**PROBLEM STATEMENT**
Find the line that contains "[40:21.65-40:22.55]". Copy it and every line after it to the end of the material below, exactly, with no pictures.

**LISTED RECORDS**
========================
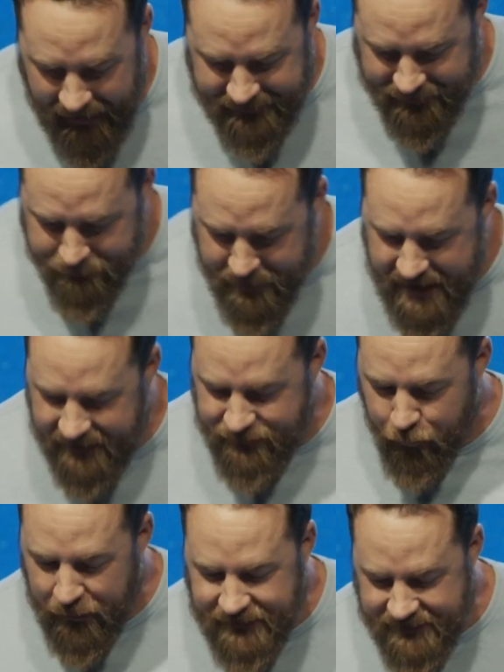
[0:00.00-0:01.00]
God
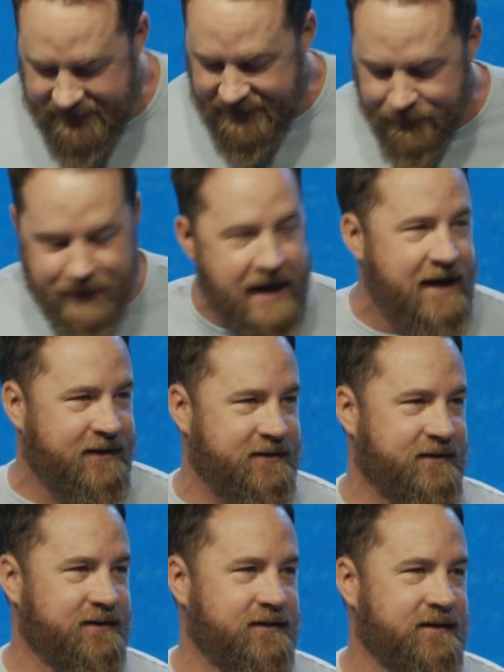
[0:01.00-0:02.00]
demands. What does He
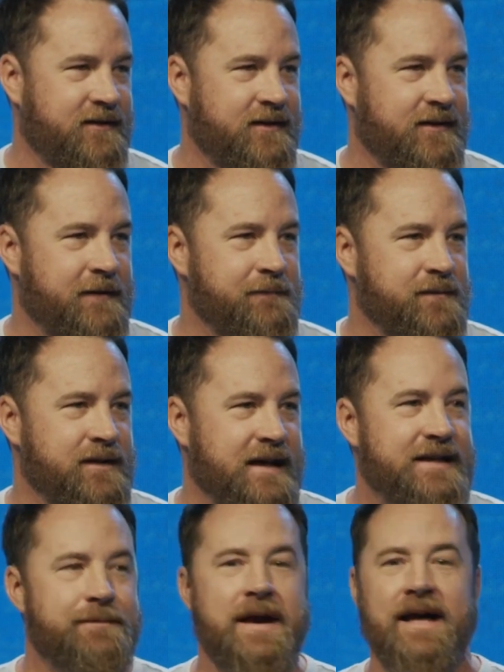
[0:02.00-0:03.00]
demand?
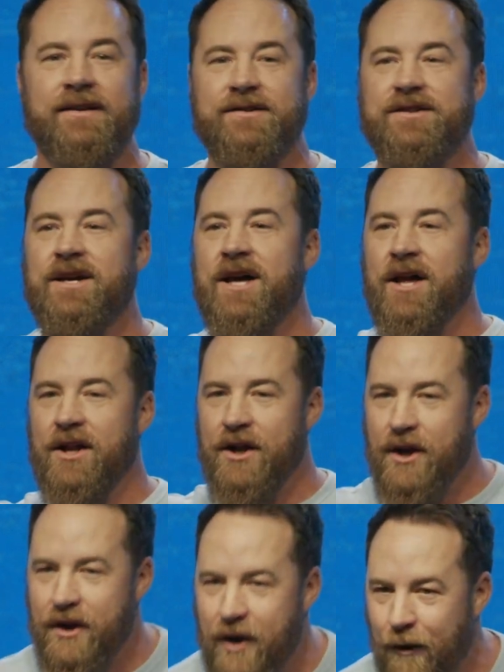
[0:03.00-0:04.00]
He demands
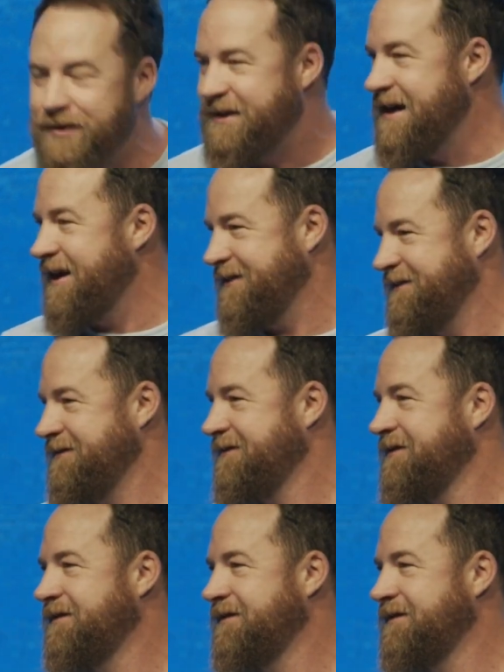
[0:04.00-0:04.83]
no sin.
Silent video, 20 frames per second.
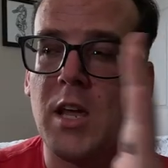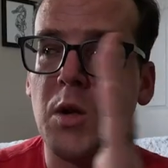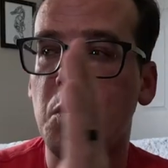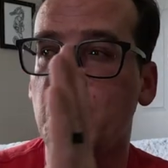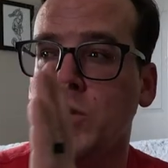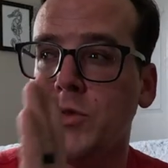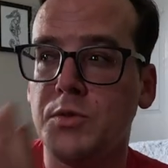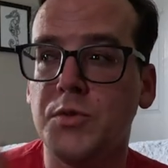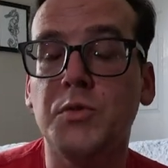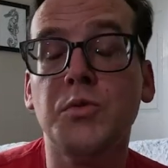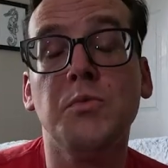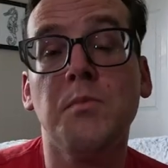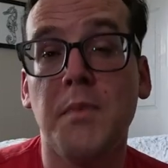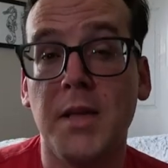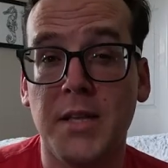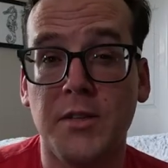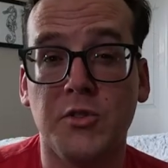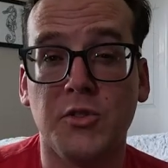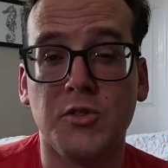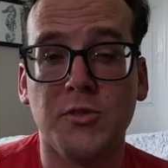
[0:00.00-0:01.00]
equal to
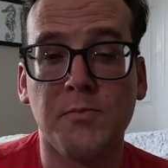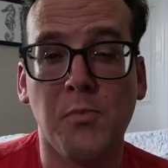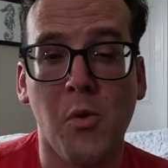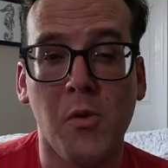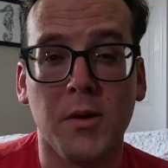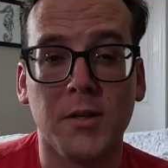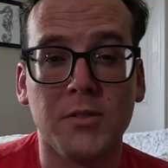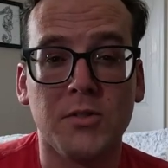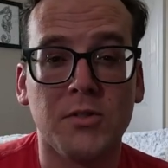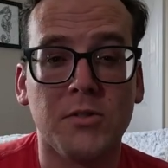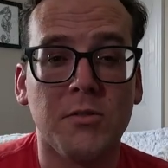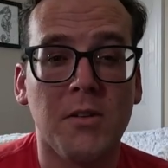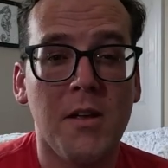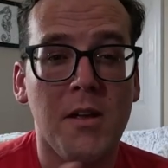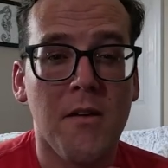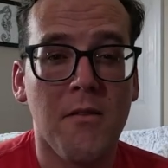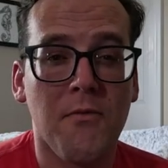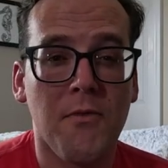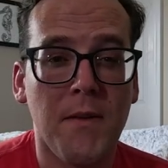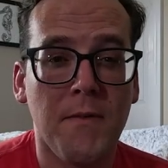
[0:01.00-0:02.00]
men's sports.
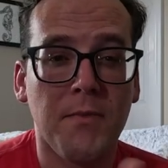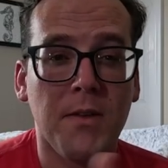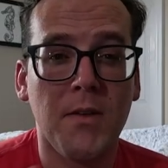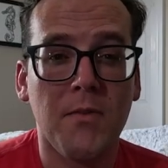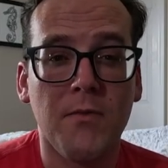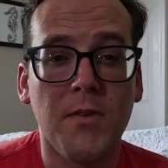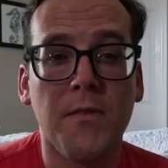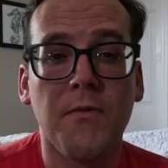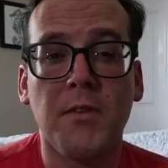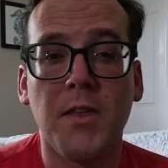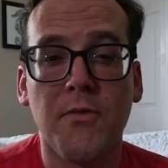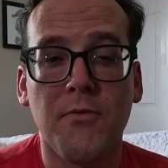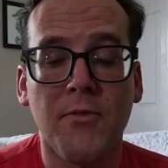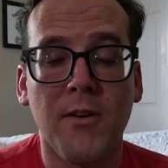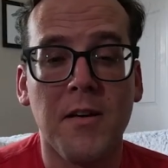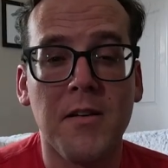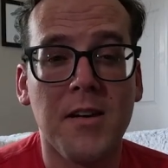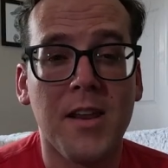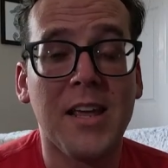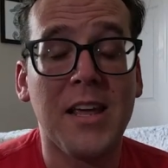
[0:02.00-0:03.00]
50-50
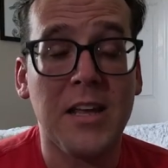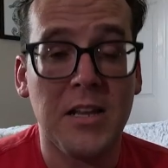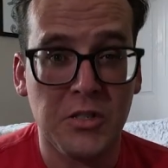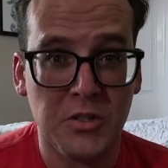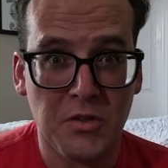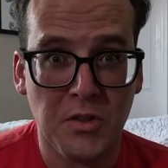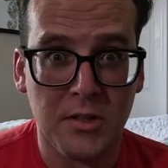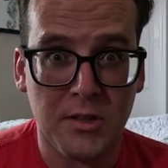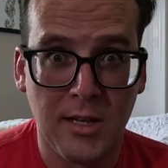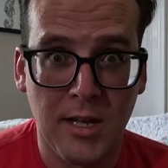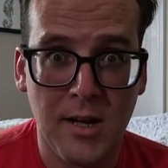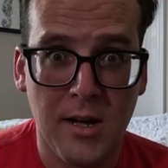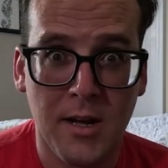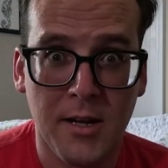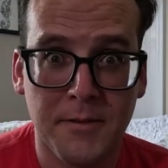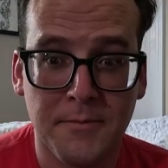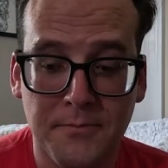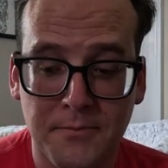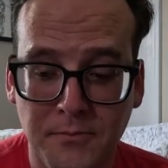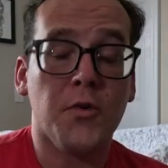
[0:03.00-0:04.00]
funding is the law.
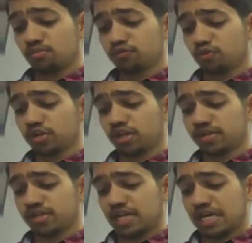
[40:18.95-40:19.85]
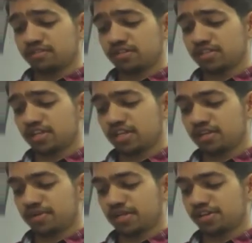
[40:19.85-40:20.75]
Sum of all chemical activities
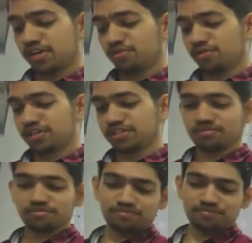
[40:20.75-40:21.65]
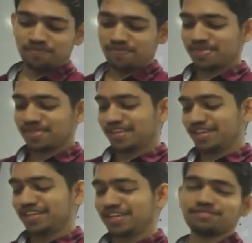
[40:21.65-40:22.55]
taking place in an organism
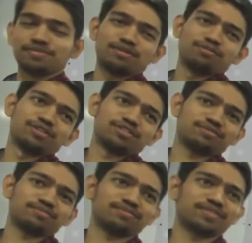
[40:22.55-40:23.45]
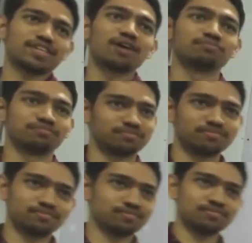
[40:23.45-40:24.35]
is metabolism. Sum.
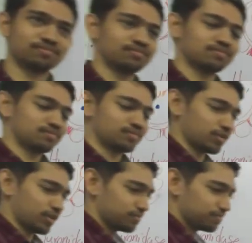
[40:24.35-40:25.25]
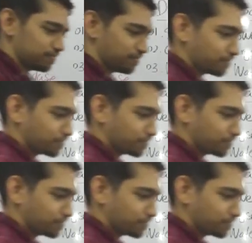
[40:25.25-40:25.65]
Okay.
========================
**EXERCISE RESULT**
[40:21.65-40:22.55]
taking place in an organism
[40:22.55-40:23.45]
[40:23.45-40:24.35]
is metabolism. Sum.
[40:24.35-40:25.25]
[40:25.25-40:25.65]
Okay.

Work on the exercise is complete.